The work, created and performed by Jump-Start Performance Co.'s Sandy Dunn and S.T. Shimi, needs no more than a two-word review: See it!
"Watermark" is beautiful. The score by Paul Harford and Eric Chapelle is excitingly intriguing. With its plunky water sounds, lyrical passages and muted percussion, it is as one with the women as they perform their homage to water.
Entering the patio space for which the work was designed, the eye falls upon several things: a rectangle holding shallow water; a mass of slender, tangled metal; a bowl holding a mannequin's torso; a collection of water bottles arranged to form another rectangle; a galvanized tub resting on its side; a bucket or two; and, off to one side, two long hammocklike pieces of fabric.
There is no sign of the women even though the soundscape has begun with spoken text. But one's eye keeps returning to the long, still hammocks, certain that after a while the women will emerge from them. And they do.
But first they move within their individual cocoons, spreading the fabric to expose its sheerness and their shadowy, ever-changing forms. Have they been "born"? It's the first of things one wonders as the piece unfolds.

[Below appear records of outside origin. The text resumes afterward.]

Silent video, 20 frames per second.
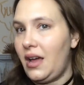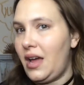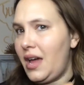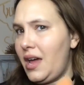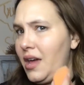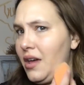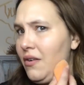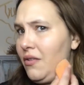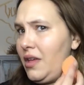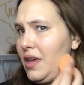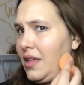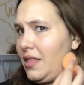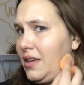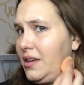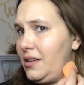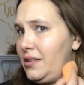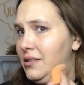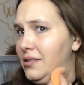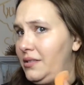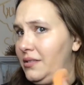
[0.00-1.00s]
I go like
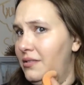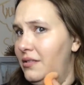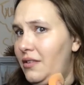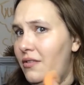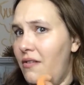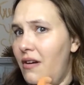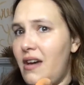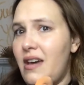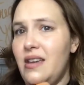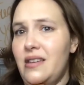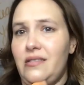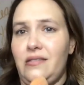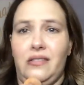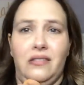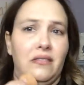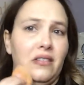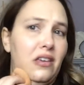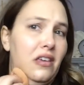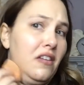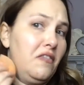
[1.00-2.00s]
this, you guys.
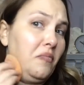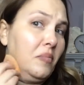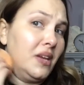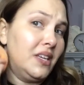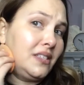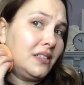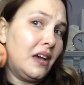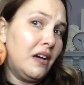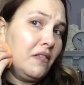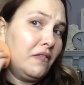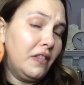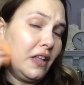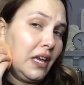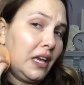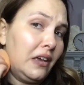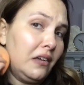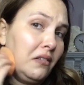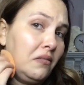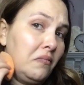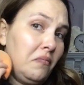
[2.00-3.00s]
Give myself like
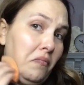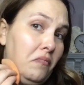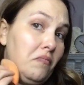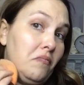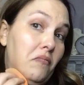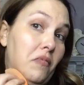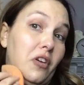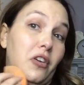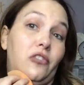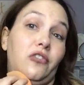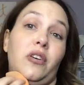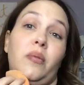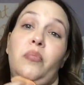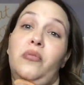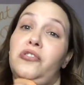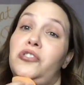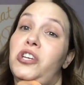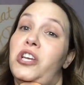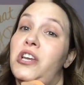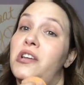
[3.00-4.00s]
a
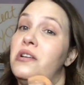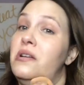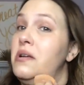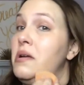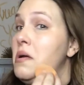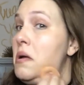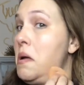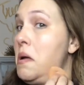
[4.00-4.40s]
triple chin.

Like a poem, individual interpretation must come into play in this tribute to the beauty and power of water. The women are dressed in dark blue and green. They move serenely from task to task: They play with (and in) the rectangle of water; they repeatedly catch and manipulate each end of a large piece of fabric, first with benign gestures, eventually with a struggle for possession; they move apart, each doing something completely different, and one's eye is frustrated in the attempt to watch both women every moment.

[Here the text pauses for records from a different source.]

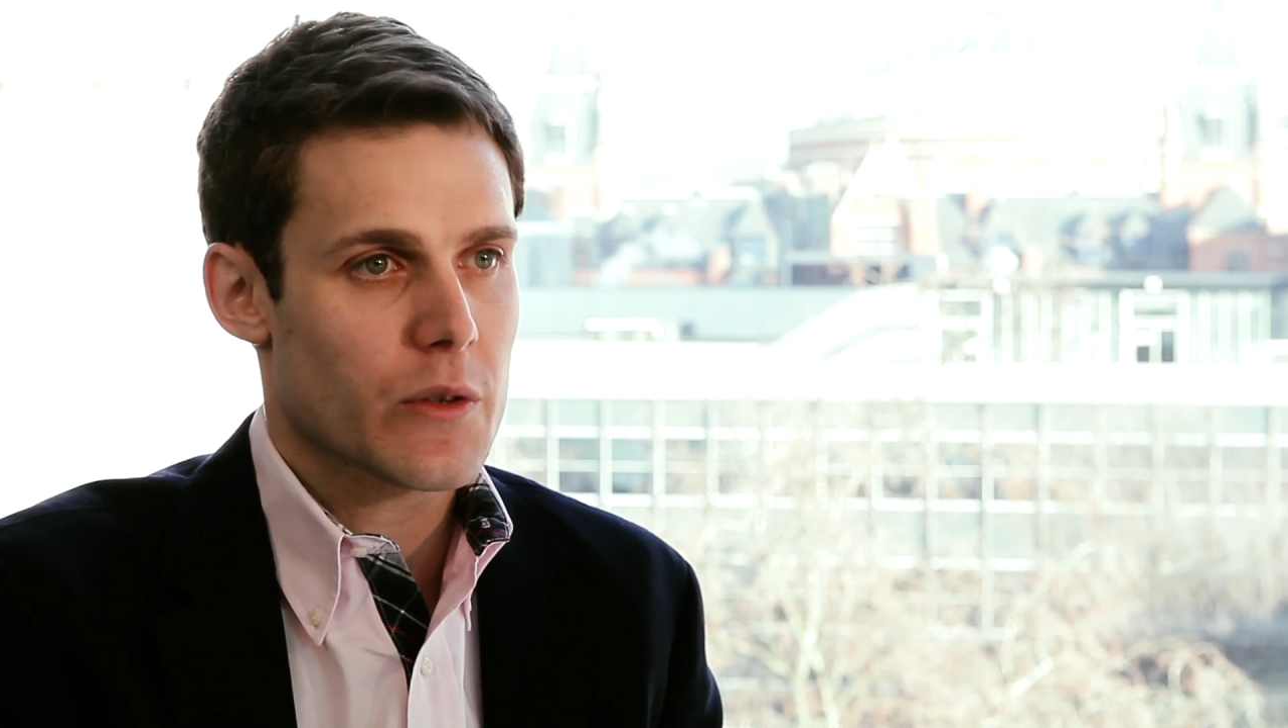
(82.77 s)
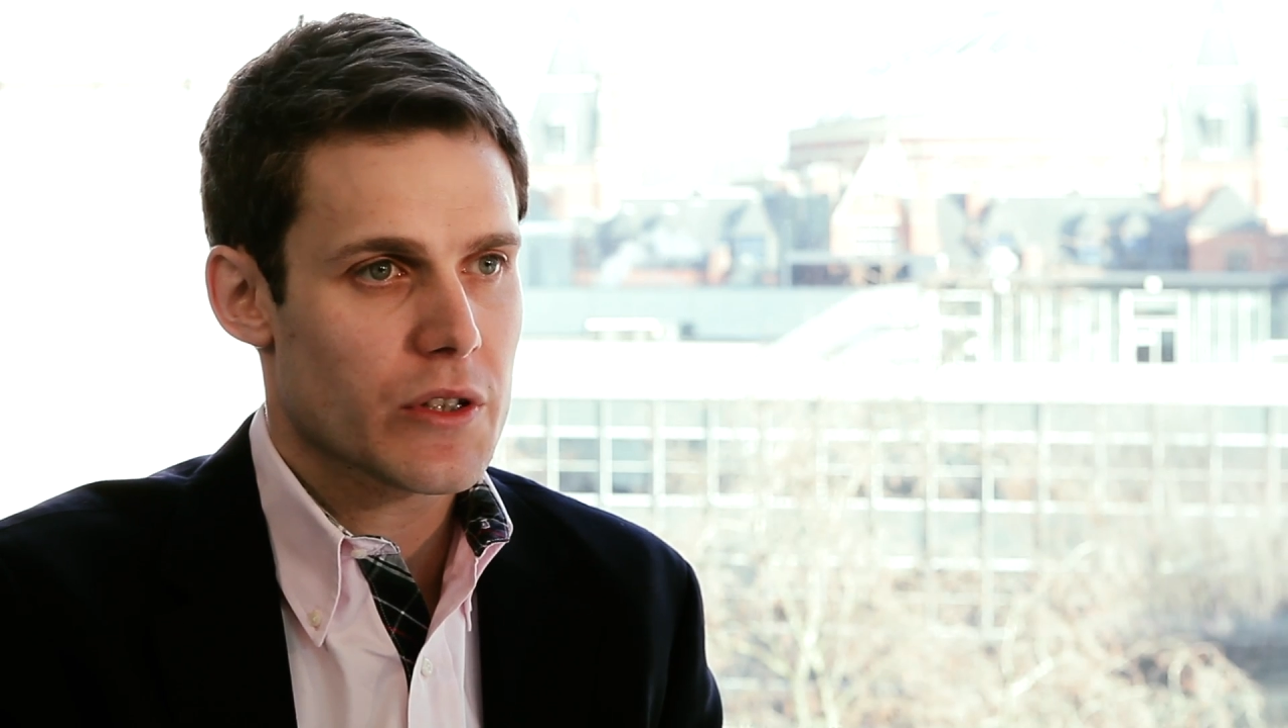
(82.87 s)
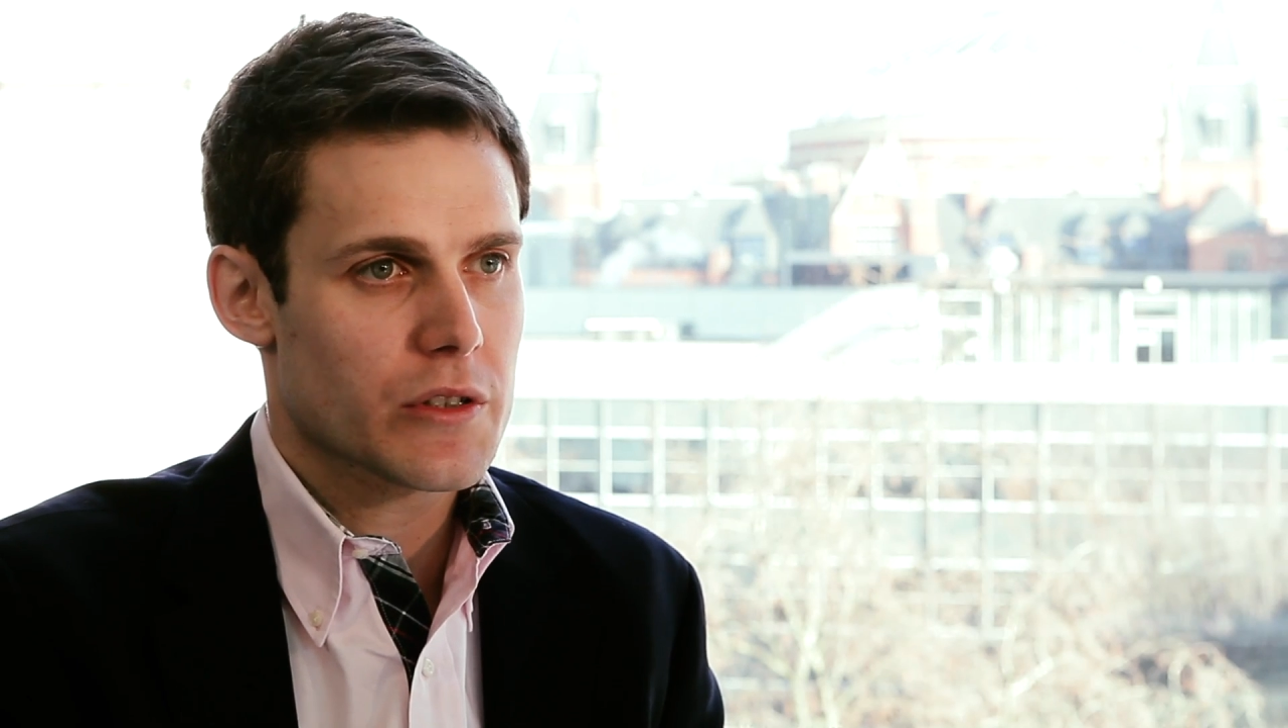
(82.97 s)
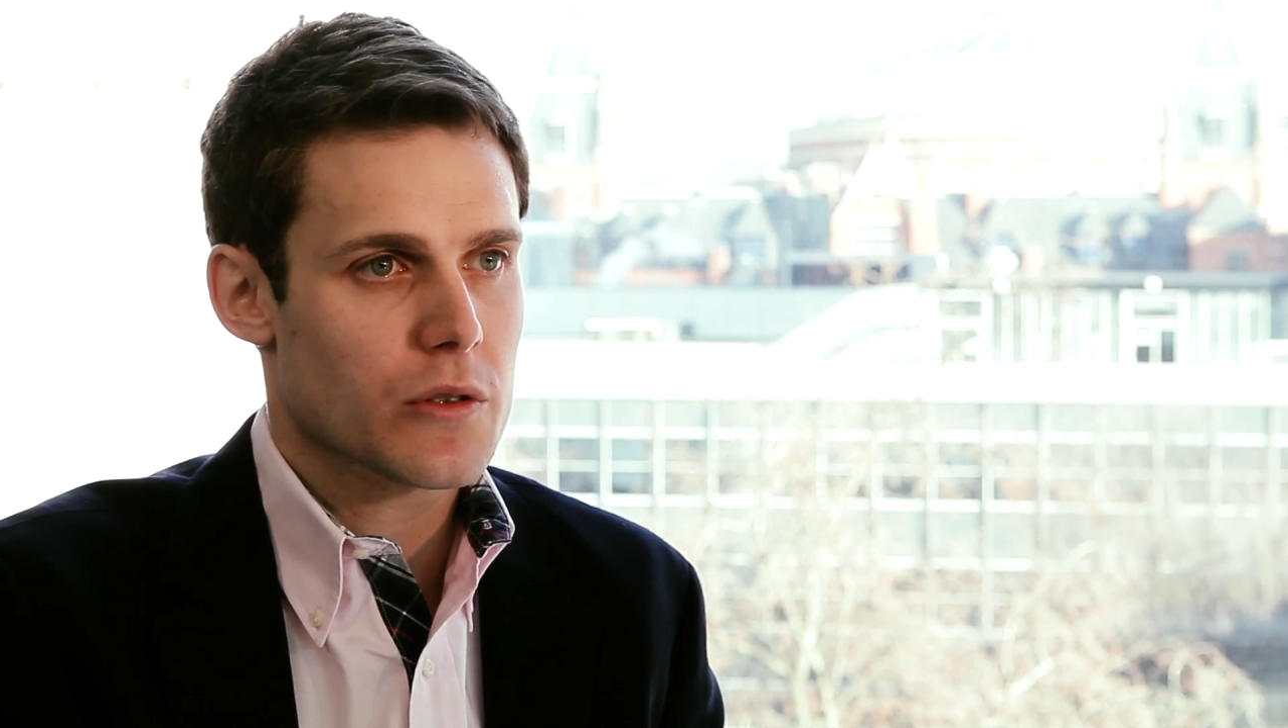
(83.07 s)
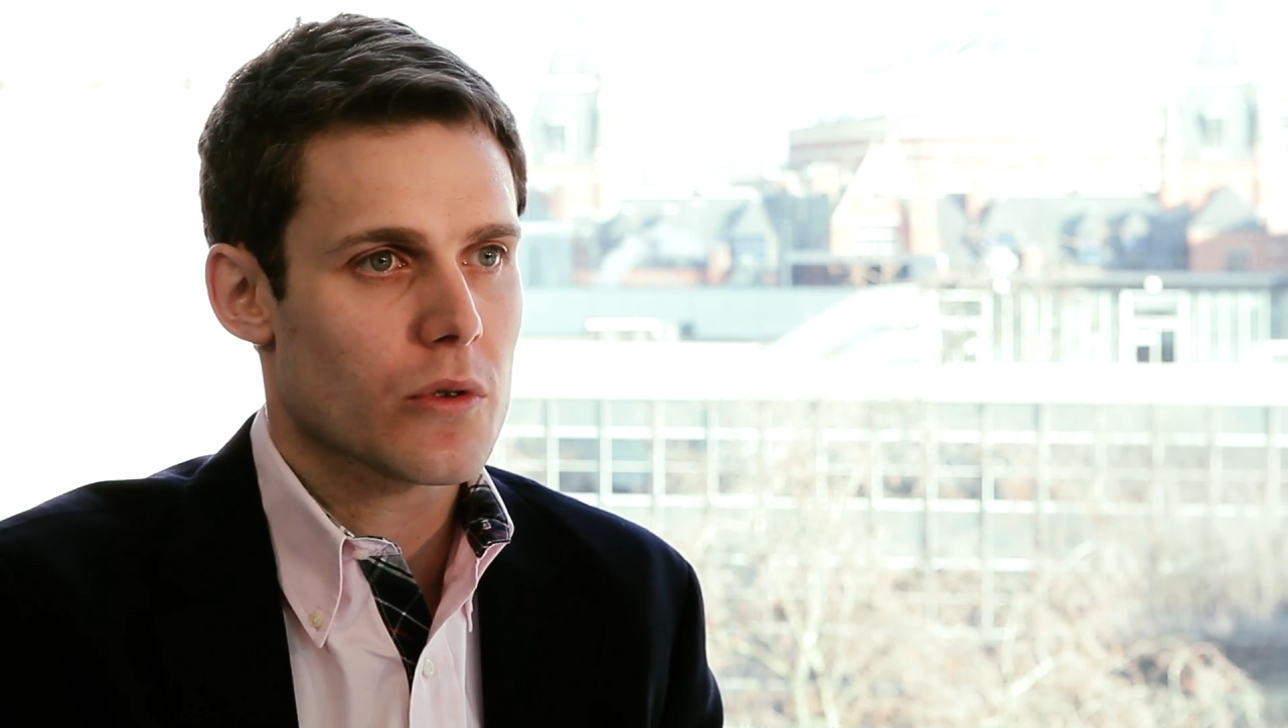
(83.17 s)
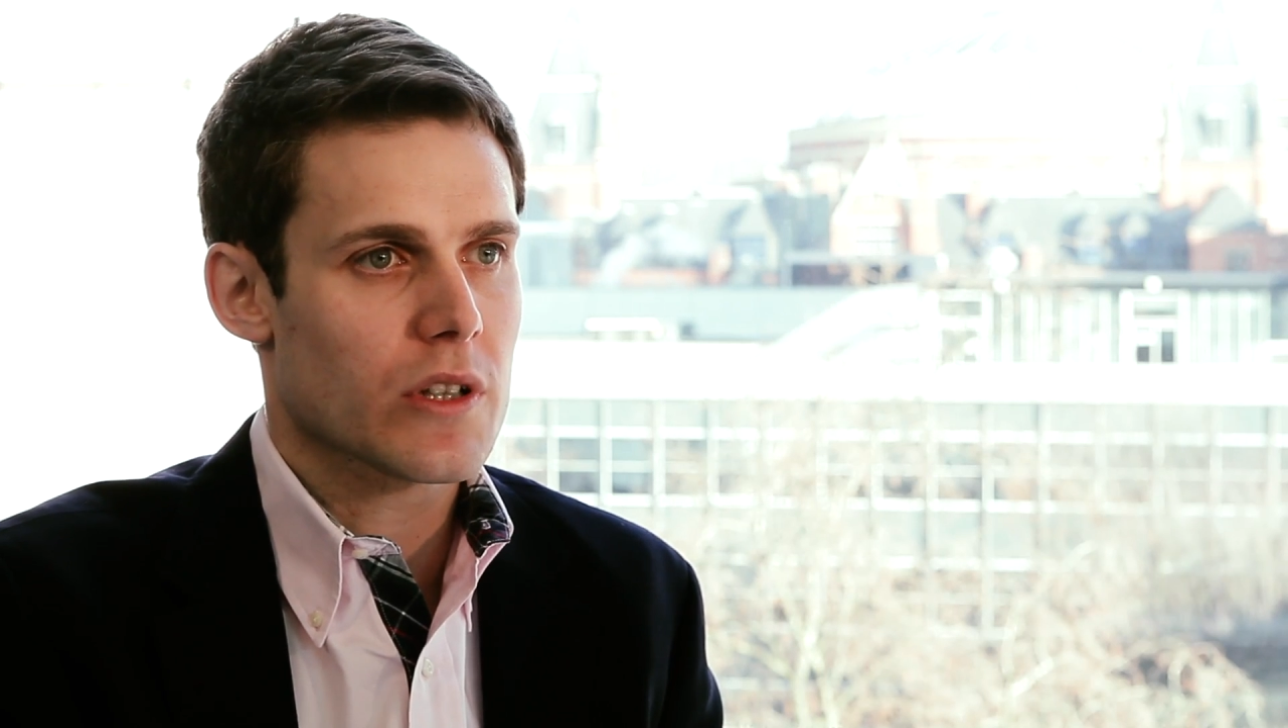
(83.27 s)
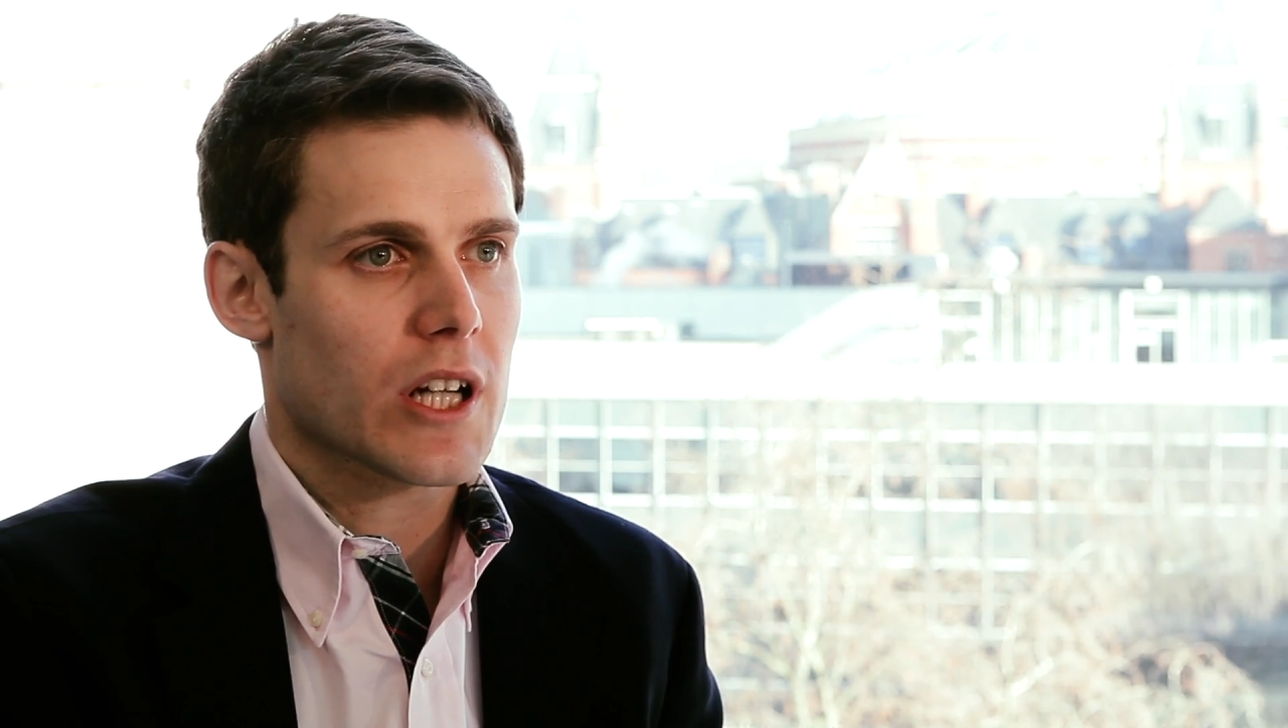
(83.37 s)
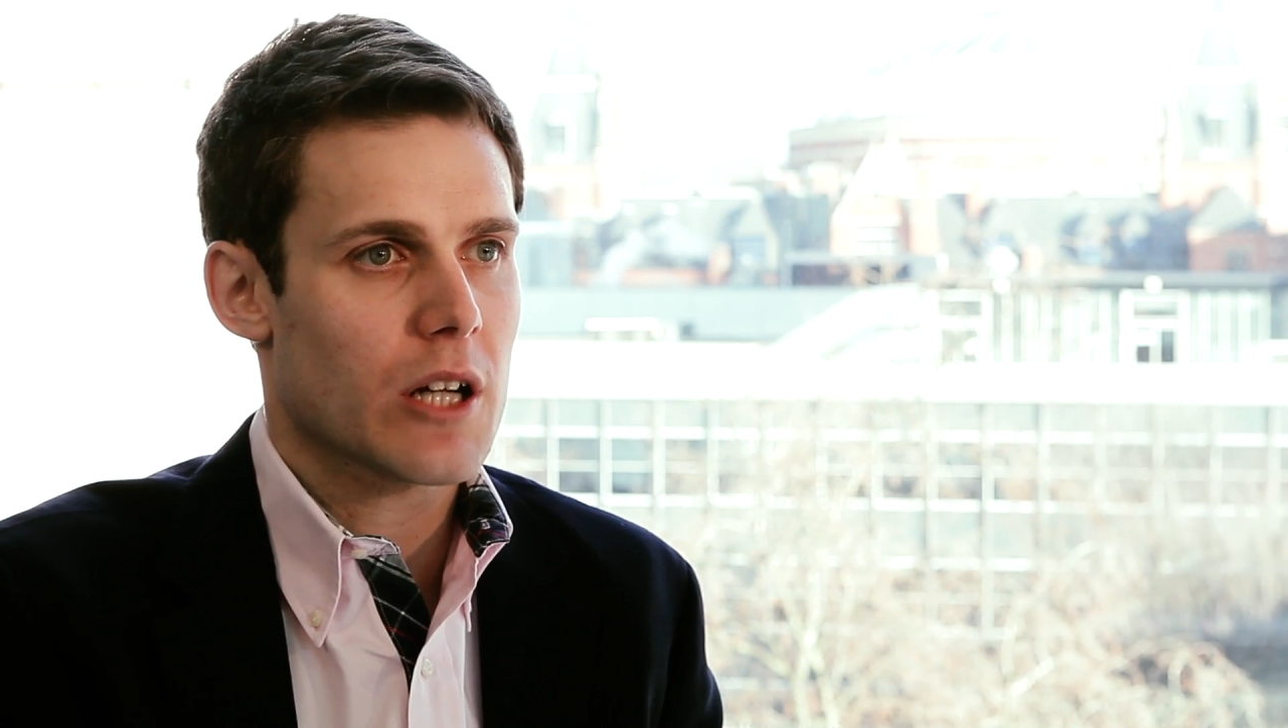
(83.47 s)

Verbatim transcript: discordant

Again and again, they come close and interact, sometimes mysteriously, sometimes describing with movements more obvious vignettes. The piece grows more beautiful as it progresses. Shimi's stunning bath scene, turned into perfection by Steve Bailey's lighting, remains in the mind, as does Dunn's entanglement in the massive nest of soft metal, one of the most imaginative and thought-provoking moments of the evening.
"Watermark" is filled with such gifts, all presented with grace of movement and in symbiotic union with the sounds and the night that one wanted it to go on for a long, long time. Unlike the poetry which it so resembles, it cannot be revisited as many times as one wishes.
After the trio of performances this weekend, we'll just have to wait for "Watermark, Part 2," and hope it's already brewing in the minds of Dunn and Shimi and Harford and Chapelle.